At T1A we believe that innovation doesn't come from processes and tools alone, it comes from the people who understand how to leverage them, challenge them, and apply them in new, demanding environments. To nurture this mindset, our Data Engineering Practice launched "What's New" sessions several years ago: monthly 60-minute internal meetings where engineers, analysts, architects and project managers share knowledge, discuss practical tool applications and explore real-world project use cases together.
"'New' doesn't mean fresh off yesterday's release," says Kirill Chufarov, Head of Data Engineering. "It means relevant to our clients, useful for our project teams, and worth sharing with others."
Each session is hosted by a project team lead and features one or more presenters from the DE practice. The format adapts to the story being told, but the goal remains constant: transform real project experience, technical exploration, and lessons learned into actionable collective knowledge that increases the value we deliver to clients.
The team typically covers three major areas:
Our recent sessions demonstrate the depth and practical value of these conversations. In "Building a Global Snowflake Platform from the Ground Up," Ivan Baranov shared the architecture behind a new enterprise data platform for a global agricultural client - one navigating distributed teams, legacy constraints, and a strict "fully private" networking requirement. He walked through their approach to long-distance ingestion using Azure Data Factory (including locations with bandwidth as low as 100Mbps), explained the decision to manage their own ADLS rather than rely on Snowflake's native storage, and detailed how the team balanced cost efficiency with reliability across six countries.
The team also examined the realities of migration tooling: what works well in modern data frameworks, and what still needs refinement, where some tool limitations slow down engineering workflows, and how our engineers adapt to these limitations to deliver projects on time with high quality.
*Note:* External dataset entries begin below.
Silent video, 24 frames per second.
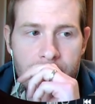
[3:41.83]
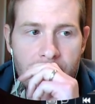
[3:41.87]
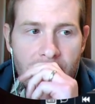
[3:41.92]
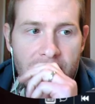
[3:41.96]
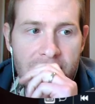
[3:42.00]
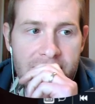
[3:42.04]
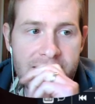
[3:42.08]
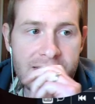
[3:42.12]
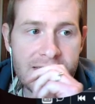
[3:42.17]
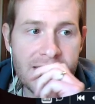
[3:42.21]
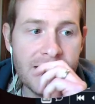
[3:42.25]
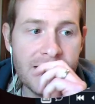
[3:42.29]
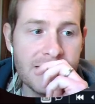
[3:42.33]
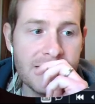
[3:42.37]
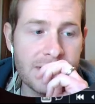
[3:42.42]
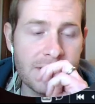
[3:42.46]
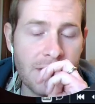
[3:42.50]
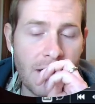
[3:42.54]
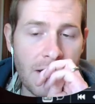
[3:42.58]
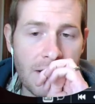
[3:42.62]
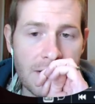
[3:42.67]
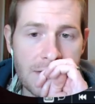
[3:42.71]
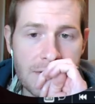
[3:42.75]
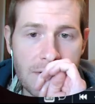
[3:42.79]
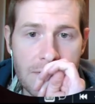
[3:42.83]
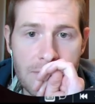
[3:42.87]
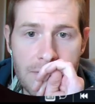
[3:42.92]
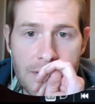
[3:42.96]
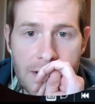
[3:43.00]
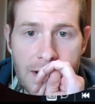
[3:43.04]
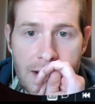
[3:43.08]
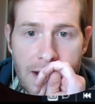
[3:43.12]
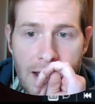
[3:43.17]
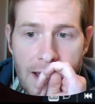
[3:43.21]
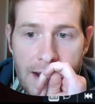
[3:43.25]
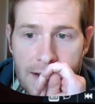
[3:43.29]
6 is also
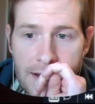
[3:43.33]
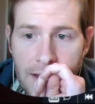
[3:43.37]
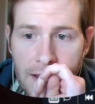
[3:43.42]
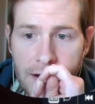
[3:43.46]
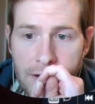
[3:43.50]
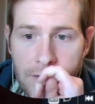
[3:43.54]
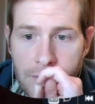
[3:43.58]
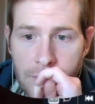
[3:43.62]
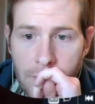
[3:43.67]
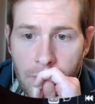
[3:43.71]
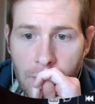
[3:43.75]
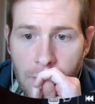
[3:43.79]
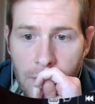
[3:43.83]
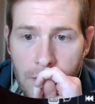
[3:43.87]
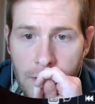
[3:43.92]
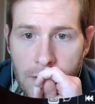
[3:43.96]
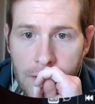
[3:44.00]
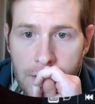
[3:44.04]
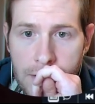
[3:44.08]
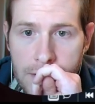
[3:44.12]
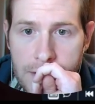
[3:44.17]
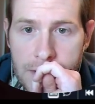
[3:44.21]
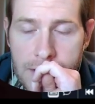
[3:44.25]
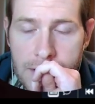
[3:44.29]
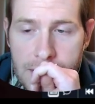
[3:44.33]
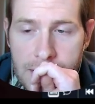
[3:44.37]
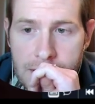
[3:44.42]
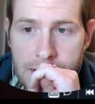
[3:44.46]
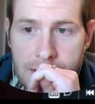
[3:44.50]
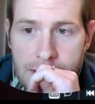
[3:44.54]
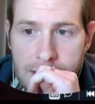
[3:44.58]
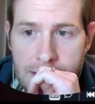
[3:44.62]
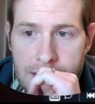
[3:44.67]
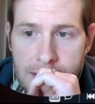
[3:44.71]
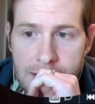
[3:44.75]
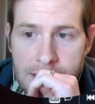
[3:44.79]
not a lot of thwart.
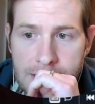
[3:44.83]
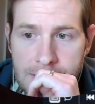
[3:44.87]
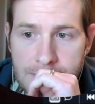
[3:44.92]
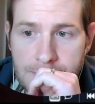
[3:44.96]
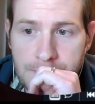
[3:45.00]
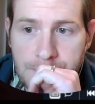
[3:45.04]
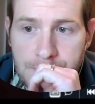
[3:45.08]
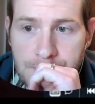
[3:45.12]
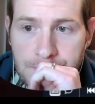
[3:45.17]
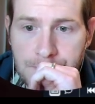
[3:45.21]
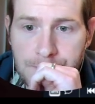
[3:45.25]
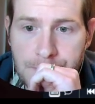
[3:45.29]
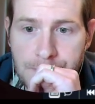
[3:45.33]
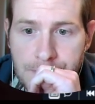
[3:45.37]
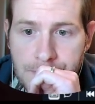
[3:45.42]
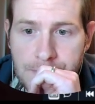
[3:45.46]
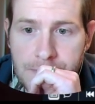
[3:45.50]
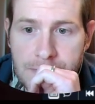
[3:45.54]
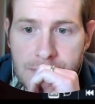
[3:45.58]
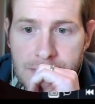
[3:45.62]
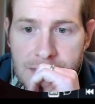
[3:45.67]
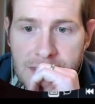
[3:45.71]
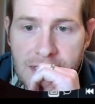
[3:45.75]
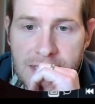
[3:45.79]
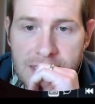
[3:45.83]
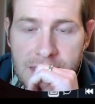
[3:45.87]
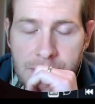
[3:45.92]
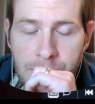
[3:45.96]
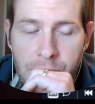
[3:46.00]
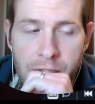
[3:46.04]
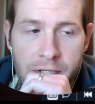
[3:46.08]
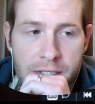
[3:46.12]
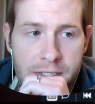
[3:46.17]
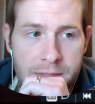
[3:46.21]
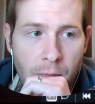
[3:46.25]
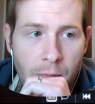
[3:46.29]
It's a
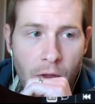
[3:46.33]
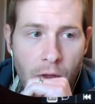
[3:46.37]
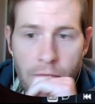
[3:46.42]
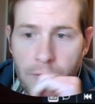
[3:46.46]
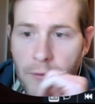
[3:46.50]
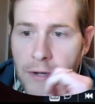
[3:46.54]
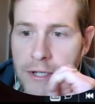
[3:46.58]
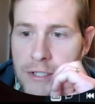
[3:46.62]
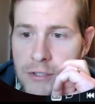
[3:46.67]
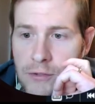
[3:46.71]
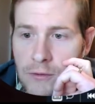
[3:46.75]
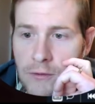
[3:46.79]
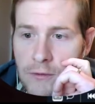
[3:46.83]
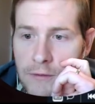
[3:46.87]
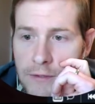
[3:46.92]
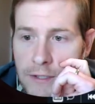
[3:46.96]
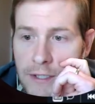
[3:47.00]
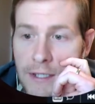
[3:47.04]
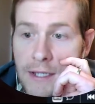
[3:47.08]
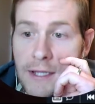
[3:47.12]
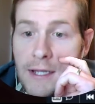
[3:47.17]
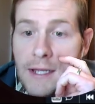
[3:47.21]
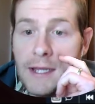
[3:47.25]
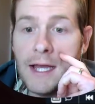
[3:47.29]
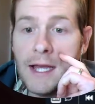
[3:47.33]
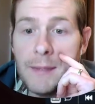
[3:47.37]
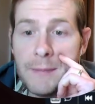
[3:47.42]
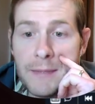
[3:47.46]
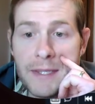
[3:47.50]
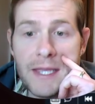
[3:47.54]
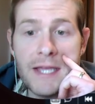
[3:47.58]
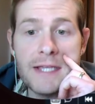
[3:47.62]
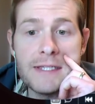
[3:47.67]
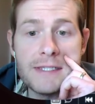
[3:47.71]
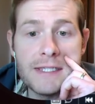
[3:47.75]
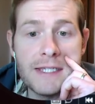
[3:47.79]
pretty small threshold. I'm
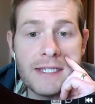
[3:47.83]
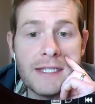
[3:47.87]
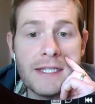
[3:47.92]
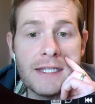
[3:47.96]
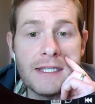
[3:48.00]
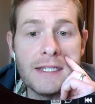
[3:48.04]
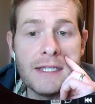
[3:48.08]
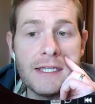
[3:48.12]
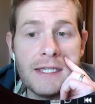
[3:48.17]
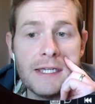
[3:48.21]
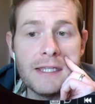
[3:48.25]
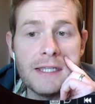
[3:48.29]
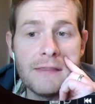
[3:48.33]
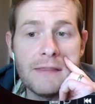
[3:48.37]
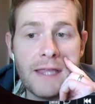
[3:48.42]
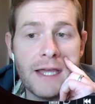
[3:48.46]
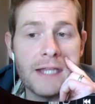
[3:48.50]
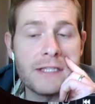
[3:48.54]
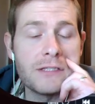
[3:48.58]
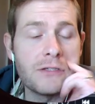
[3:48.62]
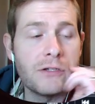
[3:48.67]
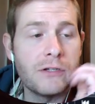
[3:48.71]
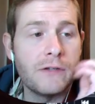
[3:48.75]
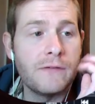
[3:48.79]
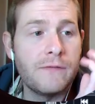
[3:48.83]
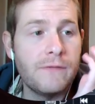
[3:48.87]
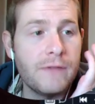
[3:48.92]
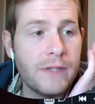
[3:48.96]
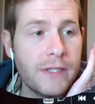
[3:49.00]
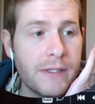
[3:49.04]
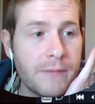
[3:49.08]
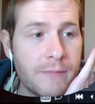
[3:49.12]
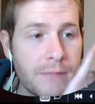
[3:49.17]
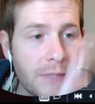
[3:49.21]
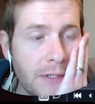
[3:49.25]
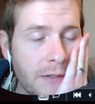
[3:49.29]
guessing that's going to
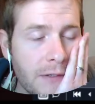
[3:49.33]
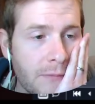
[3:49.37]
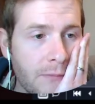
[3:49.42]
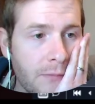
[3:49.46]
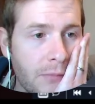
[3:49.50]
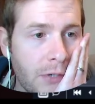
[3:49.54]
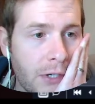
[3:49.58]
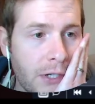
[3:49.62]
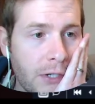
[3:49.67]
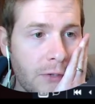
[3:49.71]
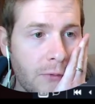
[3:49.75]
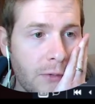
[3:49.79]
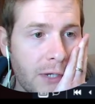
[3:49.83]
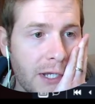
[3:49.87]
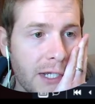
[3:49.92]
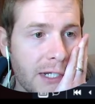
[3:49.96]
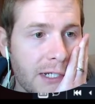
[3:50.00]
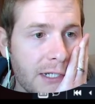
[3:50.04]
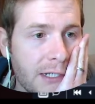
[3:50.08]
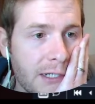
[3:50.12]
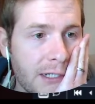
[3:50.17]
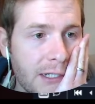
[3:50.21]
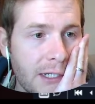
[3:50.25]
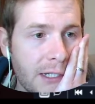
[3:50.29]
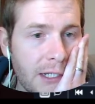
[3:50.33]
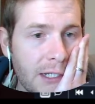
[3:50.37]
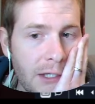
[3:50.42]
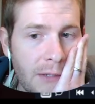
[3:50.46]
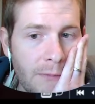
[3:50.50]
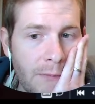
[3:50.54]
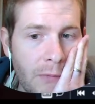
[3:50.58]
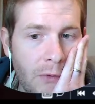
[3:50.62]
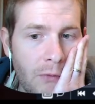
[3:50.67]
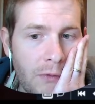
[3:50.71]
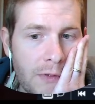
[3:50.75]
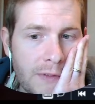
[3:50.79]
flip pretty quick.
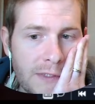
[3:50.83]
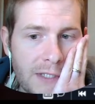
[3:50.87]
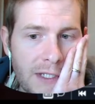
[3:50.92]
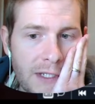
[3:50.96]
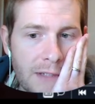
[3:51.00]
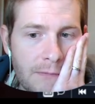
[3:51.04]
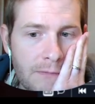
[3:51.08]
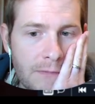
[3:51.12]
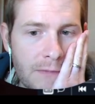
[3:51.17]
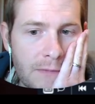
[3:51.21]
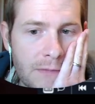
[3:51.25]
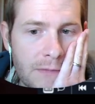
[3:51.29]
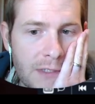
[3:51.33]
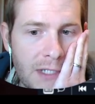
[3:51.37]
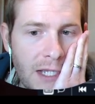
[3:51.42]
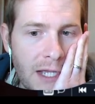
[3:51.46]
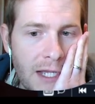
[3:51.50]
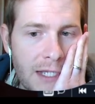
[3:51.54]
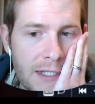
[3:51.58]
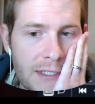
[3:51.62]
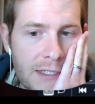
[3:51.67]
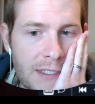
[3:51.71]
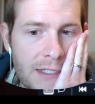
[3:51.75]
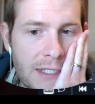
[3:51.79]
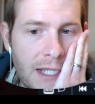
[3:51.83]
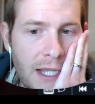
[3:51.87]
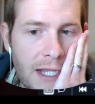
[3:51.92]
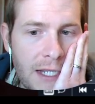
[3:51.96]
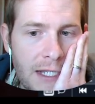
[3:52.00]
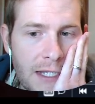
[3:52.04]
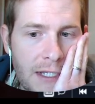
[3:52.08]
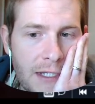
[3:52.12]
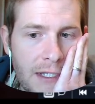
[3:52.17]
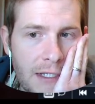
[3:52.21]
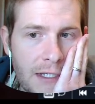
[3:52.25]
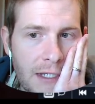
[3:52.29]
But we'll see. It's got
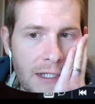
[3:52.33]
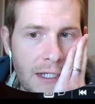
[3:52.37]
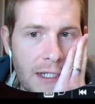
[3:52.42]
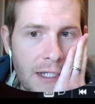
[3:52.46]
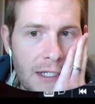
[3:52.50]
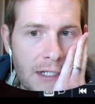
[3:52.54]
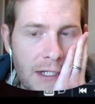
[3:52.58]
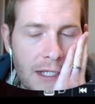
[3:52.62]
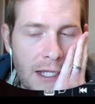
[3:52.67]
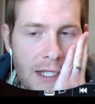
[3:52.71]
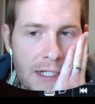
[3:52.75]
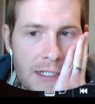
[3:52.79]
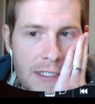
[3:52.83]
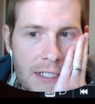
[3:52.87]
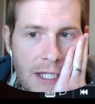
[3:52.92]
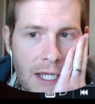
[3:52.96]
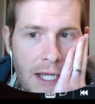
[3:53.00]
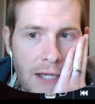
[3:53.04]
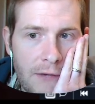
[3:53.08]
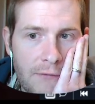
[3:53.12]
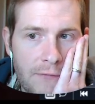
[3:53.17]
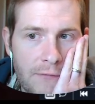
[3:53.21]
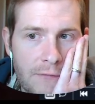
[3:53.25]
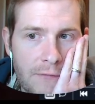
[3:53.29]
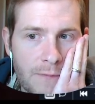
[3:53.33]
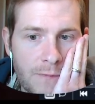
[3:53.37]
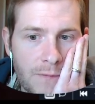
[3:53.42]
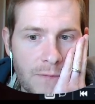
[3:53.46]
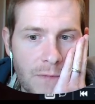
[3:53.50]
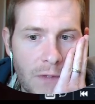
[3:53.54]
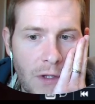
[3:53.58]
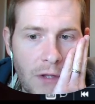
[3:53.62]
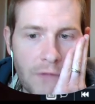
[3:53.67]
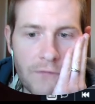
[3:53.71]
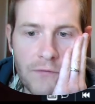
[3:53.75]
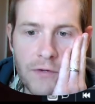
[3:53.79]
steady and got tough.
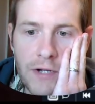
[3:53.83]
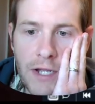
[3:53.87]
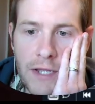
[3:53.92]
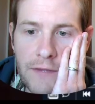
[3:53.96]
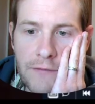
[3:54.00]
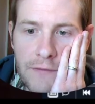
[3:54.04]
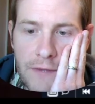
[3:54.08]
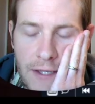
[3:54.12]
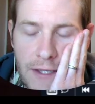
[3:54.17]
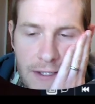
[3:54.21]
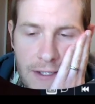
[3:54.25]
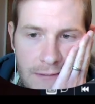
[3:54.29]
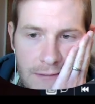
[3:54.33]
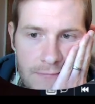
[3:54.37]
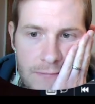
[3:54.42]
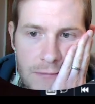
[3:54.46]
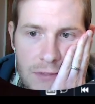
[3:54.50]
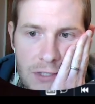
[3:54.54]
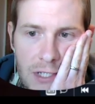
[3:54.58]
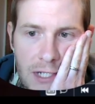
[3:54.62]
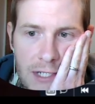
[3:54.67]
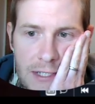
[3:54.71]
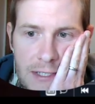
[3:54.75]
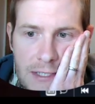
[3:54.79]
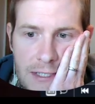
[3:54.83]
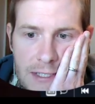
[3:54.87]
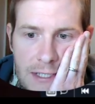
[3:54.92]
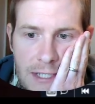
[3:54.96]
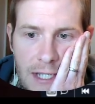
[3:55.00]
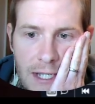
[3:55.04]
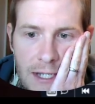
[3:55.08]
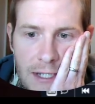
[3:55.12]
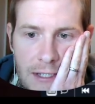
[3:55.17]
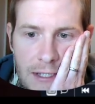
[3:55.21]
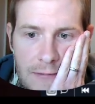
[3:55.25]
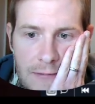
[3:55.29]
I forgot that. She has
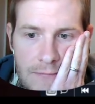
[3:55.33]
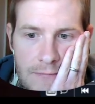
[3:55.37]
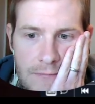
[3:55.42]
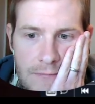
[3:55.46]
steady.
Another session explored AI-assisted migration - specifically, using agents to deploy and iteratively fix Alchemist-converted SAS code on Databricks. The conversation was refreshingly candid: agents can dramatically accelerate development, but only when you break tasks into sufficiently small chunks and rigorously verify every output. As Dmitriy Alkhimov put it: "You'll write less code, but you'll check more."
T1Aers Boris Vasilev and Michel de Araujo also hosted a post-project review of a turnover-risk prediction model developed for a non-profit client. The team walked through the complexities of merging historical HR data from two legacy systems, navigating severe class imbalance in the dataset, and maintaining transparent communication with business stakeholders throughout. The project delivered a predictive dashboard that successfully identified employees who were at high risk of leaving the company — giving the HR team a practical, highly accurate tool for proactive intervention.
Expertise grows faster when it's shared, and these sessions scale knowledge across the entire team. Our clients benefit when every engineer learns from cross-industry projects, bringing synergetic solutions to new challenges. Data engineering and generative AI aren't static fields — they evolve with every architecture decision, every migration, and every line of code we refactor or design. "What's New" sessions are how we stay curious, sharpen our thinking, and build a culture where continuous learning isn't just encouraged - it's embedded in how we work.